Data supplied
***
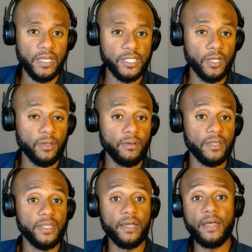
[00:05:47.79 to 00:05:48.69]
So
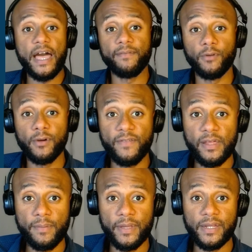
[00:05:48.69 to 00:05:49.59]
they'll have more
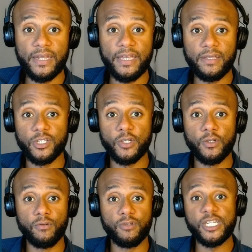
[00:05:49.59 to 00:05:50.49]
availability
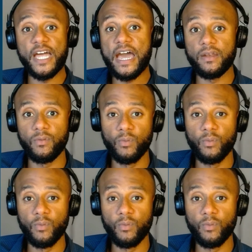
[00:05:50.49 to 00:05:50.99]
to chat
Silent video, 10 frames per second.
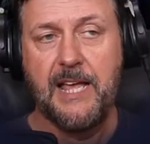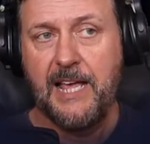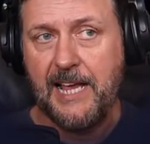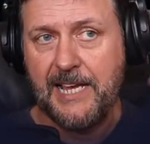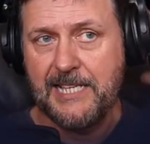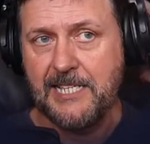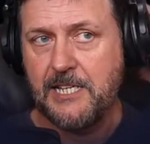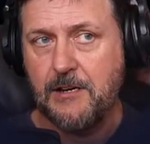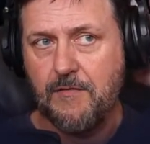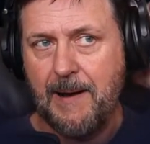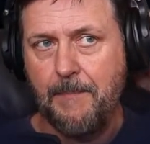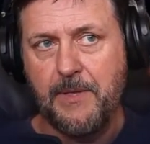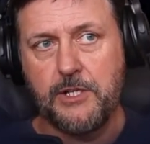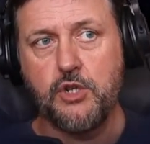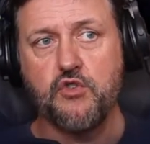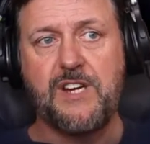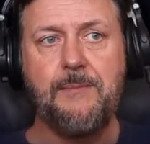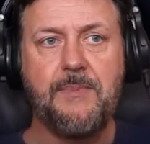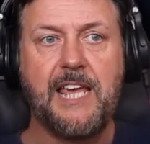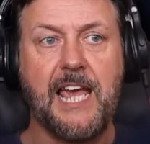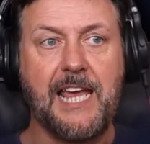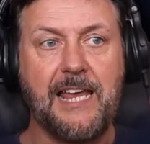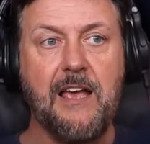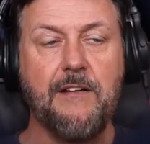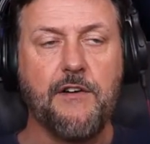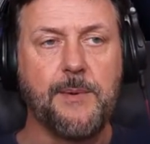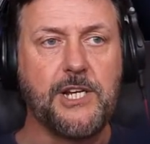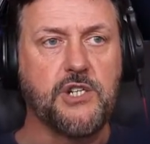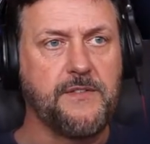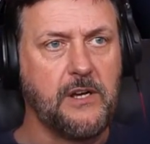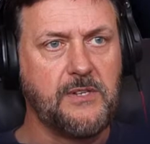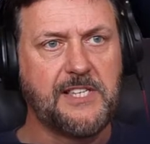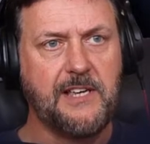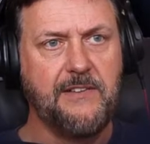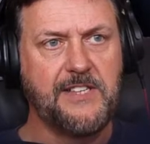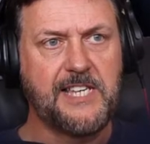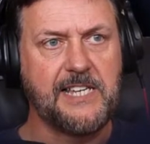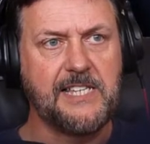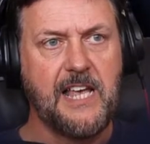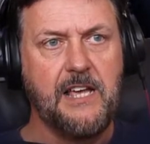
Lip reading: is to grab the stream key from each of those services,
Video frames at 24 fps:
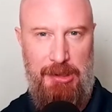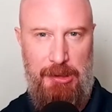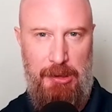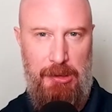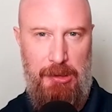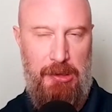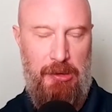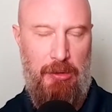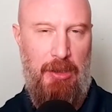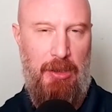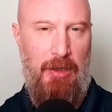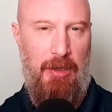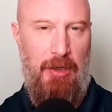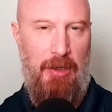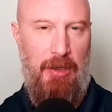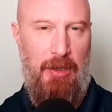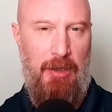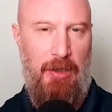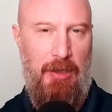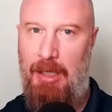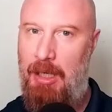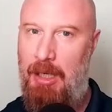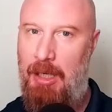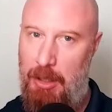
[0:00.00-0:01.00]
You sort of get
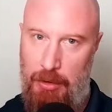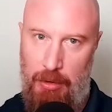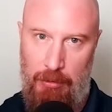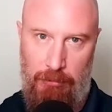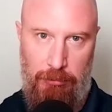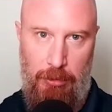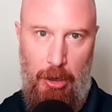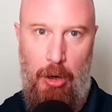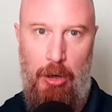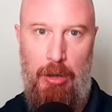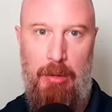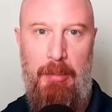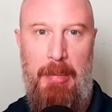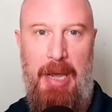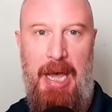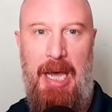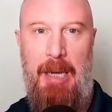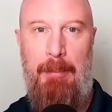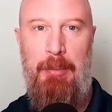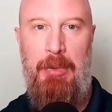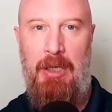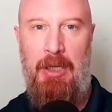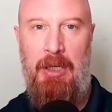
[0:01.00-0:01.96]
the roadmap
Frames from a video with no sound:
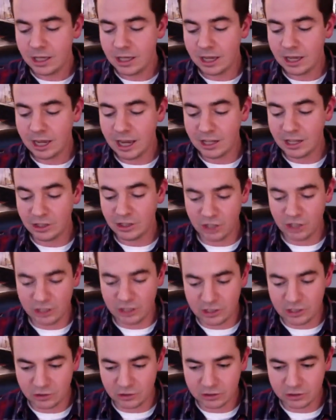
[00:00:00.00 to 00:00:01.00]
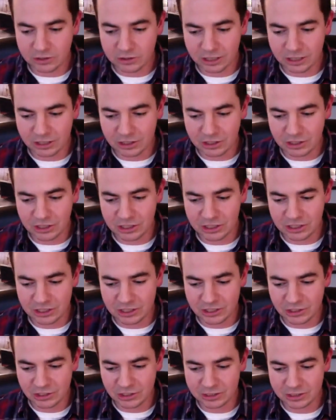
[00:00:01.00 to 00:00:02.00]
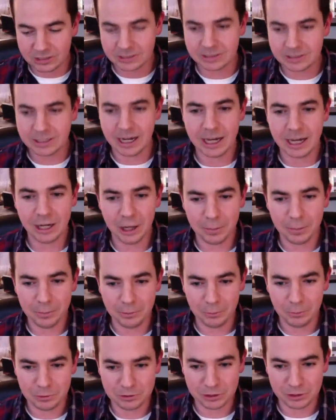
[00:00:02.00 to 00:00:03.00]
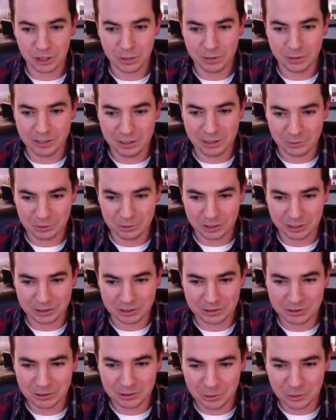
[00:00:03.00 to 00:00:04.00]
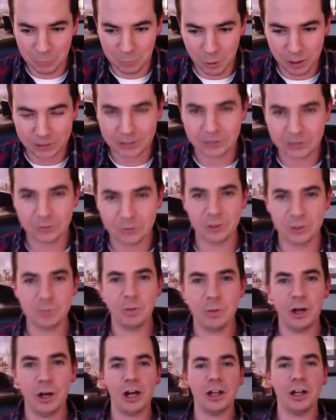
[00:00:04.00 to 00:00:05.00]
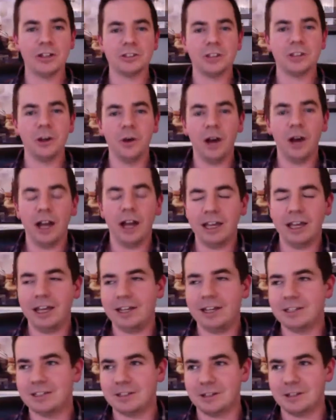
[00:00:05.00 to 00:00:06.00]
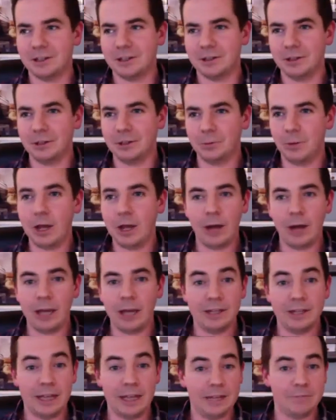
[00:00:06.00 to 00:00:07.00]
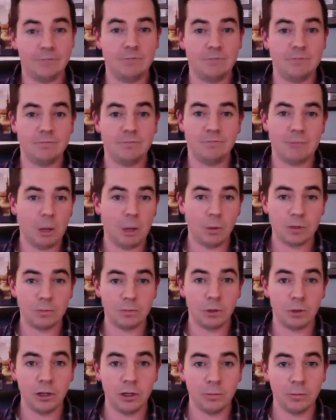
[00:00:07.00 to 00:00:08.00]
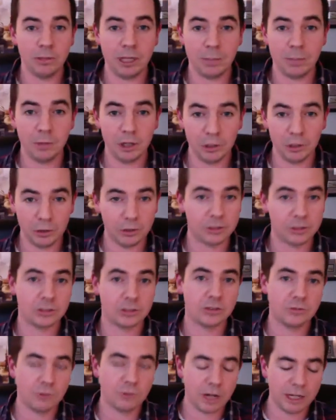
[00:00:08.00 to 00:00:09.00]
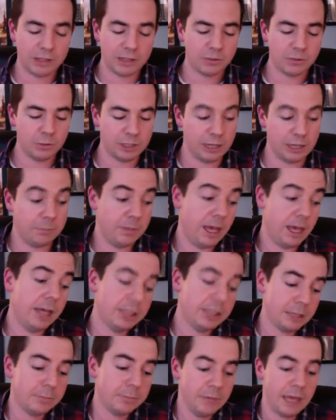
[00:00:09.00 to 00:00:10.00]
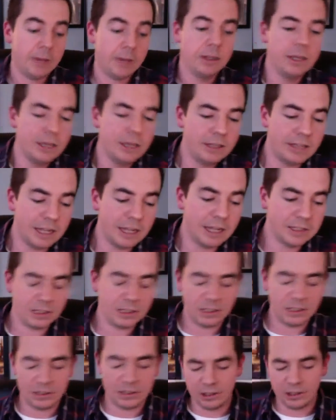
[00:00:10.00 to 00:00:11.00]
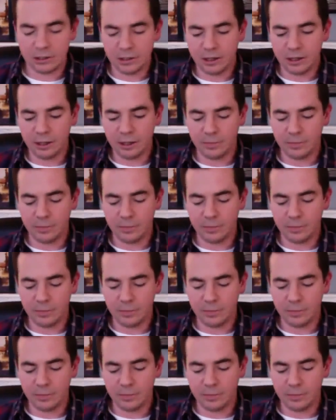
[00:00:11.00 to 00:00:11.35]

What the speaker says: And it just looks like she just got up and it was like walking towards Paul. So I just thought, like, wow, that wasn't part of the plan, but it looks great. So I kept that scene in there.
***
Task
When a line in the material contains the string "from", copy that line.

Task answer
Lip reading: is to grab the stream key from each of those services,
Frames from a video with no sound:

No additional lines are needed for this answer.